## Assignment
Copy out exactly the lines from the one containing "[4:26.22-4:27.12]" to the end of the records below, both included, and nothing else.

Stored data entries
>>>

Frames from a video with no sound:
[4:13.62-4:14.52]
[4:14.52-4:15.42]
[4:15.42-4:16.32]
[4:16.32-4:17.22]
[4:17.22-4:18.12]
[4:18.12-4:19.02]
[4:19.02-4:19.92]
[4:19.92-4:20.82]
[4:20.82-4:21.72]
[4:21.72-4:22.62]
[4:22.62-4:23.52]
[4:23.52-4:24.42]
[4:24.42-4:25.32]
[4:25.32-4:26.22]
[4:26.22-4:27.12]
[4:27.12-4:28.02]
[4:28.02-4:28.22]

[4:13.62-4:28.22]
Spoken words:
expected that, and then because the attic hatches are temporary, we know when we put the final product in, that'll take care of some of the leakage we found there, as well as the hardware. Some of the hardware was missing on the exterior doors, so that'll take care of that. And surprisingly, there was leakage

<<<

## Reply
[4:26.22-4:27.12]
[4:27.12-4:28.02]
[4:28.02-4:28.22]

[4:13.62-4:28.22]
Spoken words:
expected that, and then because the attic hatches are temporary, we know when we put the final product in, that'll take care of some of the leakage we found there, as well as the hardware. Some of the hardware was missing on the exterior doors, so that'll take care of that. And surprisingly, there was leakage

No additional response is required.